The Enterprise architecture for the cloud era is designed to support applications running in the Data Center, in the Public Cloud, SaaS instances leveraging data that is stored and accessed per secure policies. The Next Generation of Enterprise IT infrastructure is built on a few basic tenets:
1. Defined by the application workloads

2. Operationally efficient

3. Simplified and standardized

4. Scalable

5. Span from the data center to the public cloud

Enterprises will support a wide range of applications from traditional workloads such as ERP landscapes which are monolithic to Cloud native workloads built around micro services such as analytics and customer engagement apps. Traditional workloads require the infrastructure to be reliable and guarantee performance, while Cloud native workloads are inherently resilient and work across white box infrastructure which is reconfigured based on the application requirements.

In a Public cloud, the application developer is offered a full service environment including all the infrastructure (compute and storage capacity) along with run time environment such as node.js, .Net, PHP, and others. Developers accept standardization of the environment so they might reap the benefits such as agility, best TCO and simplicity. In the data center and enterprise private clouds, this core principle of simplification through standardization is being embraced with the deployment of a new class of platforms known as converged infrastructure. Like a smart phone which combines a phone, email, camera, and GPS, a converged infrastructure platform combines servers, storage, networking, and virtualization into a single platform dramatically simplifies the data center infrastructure.
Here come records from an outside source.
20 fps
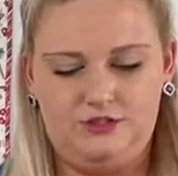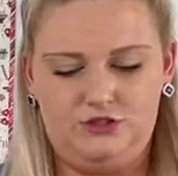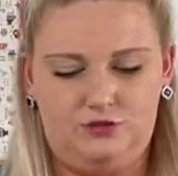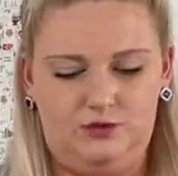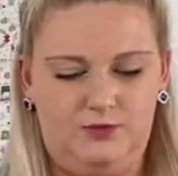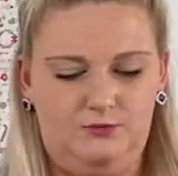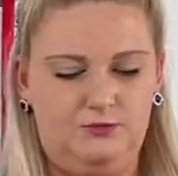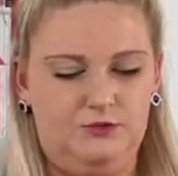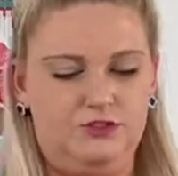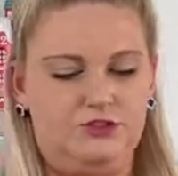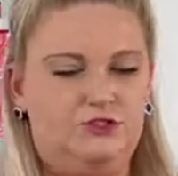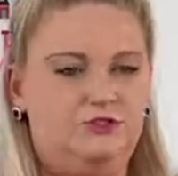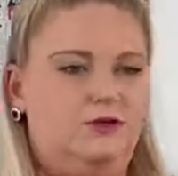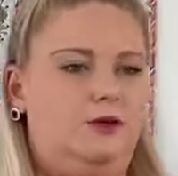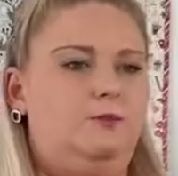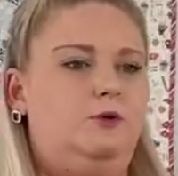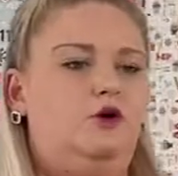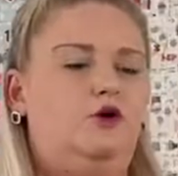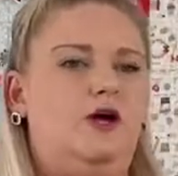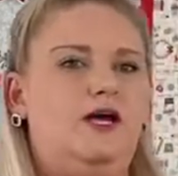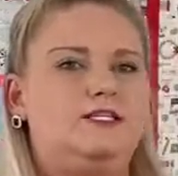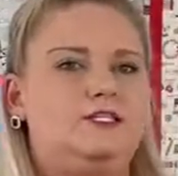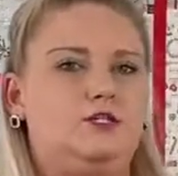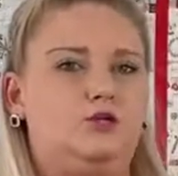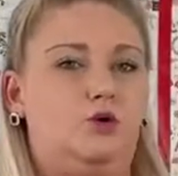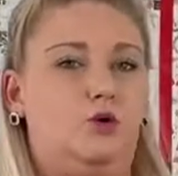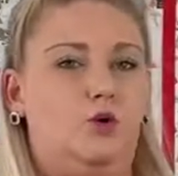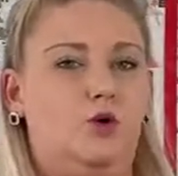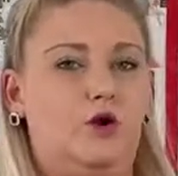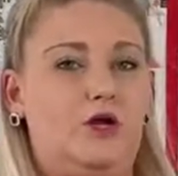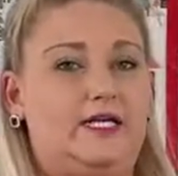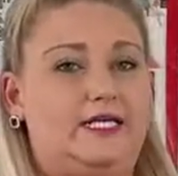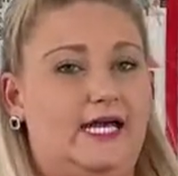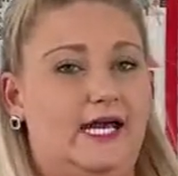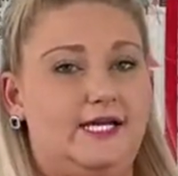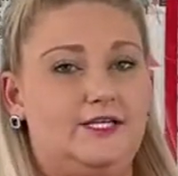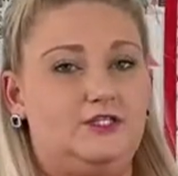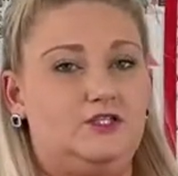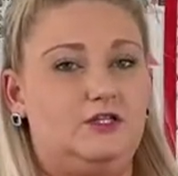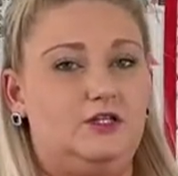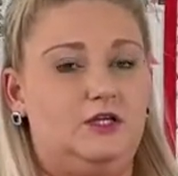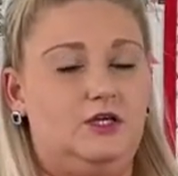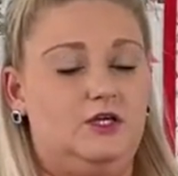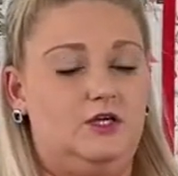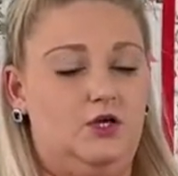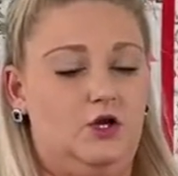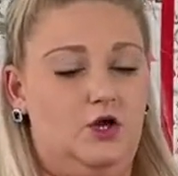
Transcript: so it would double as an organizer.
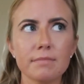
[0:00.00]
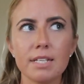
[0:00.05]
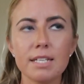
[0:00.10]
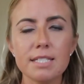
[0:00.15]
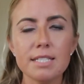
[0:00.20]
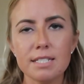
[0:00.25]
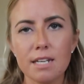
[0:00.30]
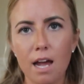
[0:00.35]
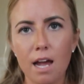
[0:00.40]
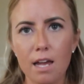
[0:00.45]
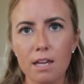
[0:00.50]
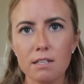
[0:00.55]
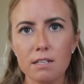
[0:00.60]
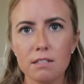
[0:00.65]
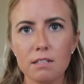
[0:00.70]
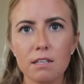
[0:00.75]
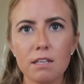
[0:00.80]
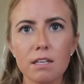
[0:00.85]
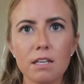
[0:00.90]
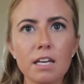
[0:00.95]
It's not.
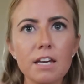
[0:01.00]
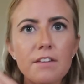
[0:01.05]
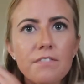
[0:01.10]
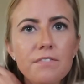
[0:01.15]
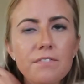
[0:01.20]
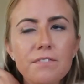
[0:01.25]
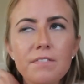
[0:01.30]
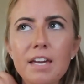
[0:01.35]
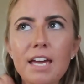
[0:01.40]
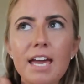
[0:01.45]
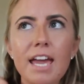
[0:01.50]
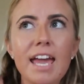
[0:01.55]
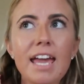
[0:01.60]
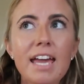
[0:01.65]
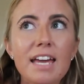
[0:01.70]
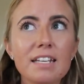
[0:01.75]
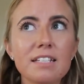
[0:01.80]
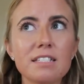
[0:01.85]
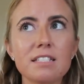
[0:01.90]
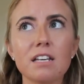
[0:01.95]
If
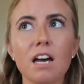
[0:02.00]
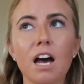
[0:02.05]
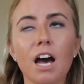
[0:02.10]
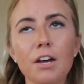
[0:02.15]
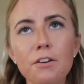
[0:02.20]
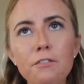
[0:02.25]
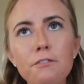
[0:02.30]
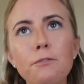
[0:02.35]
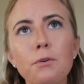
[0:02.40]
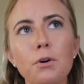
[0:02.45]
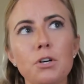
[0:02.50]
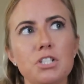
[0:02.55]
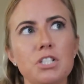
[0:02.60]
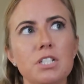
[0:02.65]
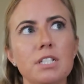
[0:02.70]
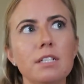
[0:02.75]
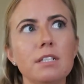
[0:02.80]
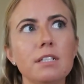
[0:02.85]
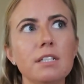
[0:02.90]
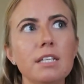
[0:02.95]
and
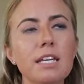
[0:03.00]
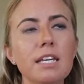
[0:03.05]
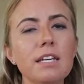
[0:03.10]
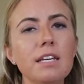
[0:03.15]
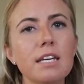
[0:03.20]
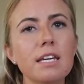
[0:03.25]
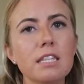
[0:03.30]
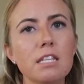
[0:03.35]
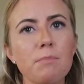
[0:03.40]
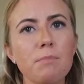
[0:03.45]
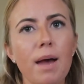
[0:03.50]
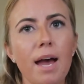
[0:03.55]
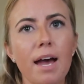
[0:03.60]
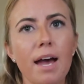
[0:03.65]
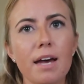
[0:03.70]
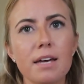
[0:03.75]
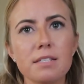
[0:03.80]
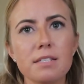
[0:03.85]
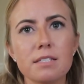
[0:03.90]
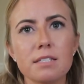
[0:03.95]
unfortunately in the
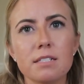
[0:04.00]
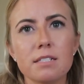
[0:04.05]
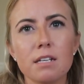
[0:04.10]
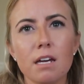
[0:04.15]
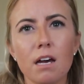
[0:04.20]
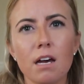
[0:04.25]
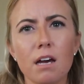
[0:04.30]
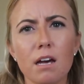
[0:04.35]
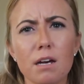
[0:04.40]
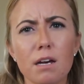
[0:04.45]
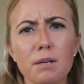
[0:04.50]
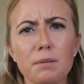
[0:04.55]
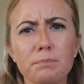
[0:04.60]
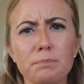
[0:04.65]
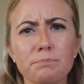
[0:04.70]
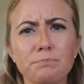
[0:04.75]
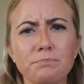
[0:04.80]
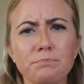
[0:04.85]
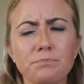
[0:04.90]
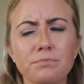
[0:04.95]
past
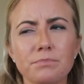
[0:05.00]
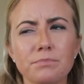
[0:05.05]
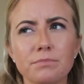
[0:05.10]
um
Converged Infrastructure has transformed the IT architecture by delivering a standardized infrastructure building block, which supports multiple workloads and can be optimized for traditional and cloud native applications. Converged Infrastructure platforms cover the full range of deployments, starting with pre-Engineered Data Center Scale platforms built to deliver stringent performance and availability metrics such as the Vblock family of systems. At the lower end Hyper Converged appliances optimized around branch office, departmental, and SMBs, workloads are gaining traction. For Cloud native workloads requiring Hyper Converged characteristics but at data center scale vendors such as VCE offer a family of pre-engineered data center scale systems that are fully software defined and scalable on demand. The combination of the Converged Infrastructure platforms with management and orchestration software enables a NG data center that is scalable, flexible, and fully automated.

CIOs today are dealing with an unprecedented amount of complexity in technology choices, security threats and business requirements. In response they are focusing the IT organization on delivering applications and tools that drive business competitiveness and end user experience. In the process they are increasing looking for simplified infrastructure solutions and software platforms which can simply deliver them the right tools for the right apps. As we go forward, I expect converged infrastructure to deliver all the tools needed to support an application developer including VMs, containers, management and orchestration stacks, Middleware and application run times in a flexibly configured system. Companies such as VCE and EMC are leading the charge here with a full range of converged solutions delivering everything from platforms to environments such as SAP HANA, virtual desktops, Big Data stacks and Cloud Foundry PaaS.

Our productivity as consumers and knowledge workers has made dramatic progress as we transition into the Cloud era. We stand at the threshold of even more exciting paradigm shifts from autonomous machines, intelligent medicine to virtual reality experiences as the IT architecture undergoes dramatic transformation over the next few years.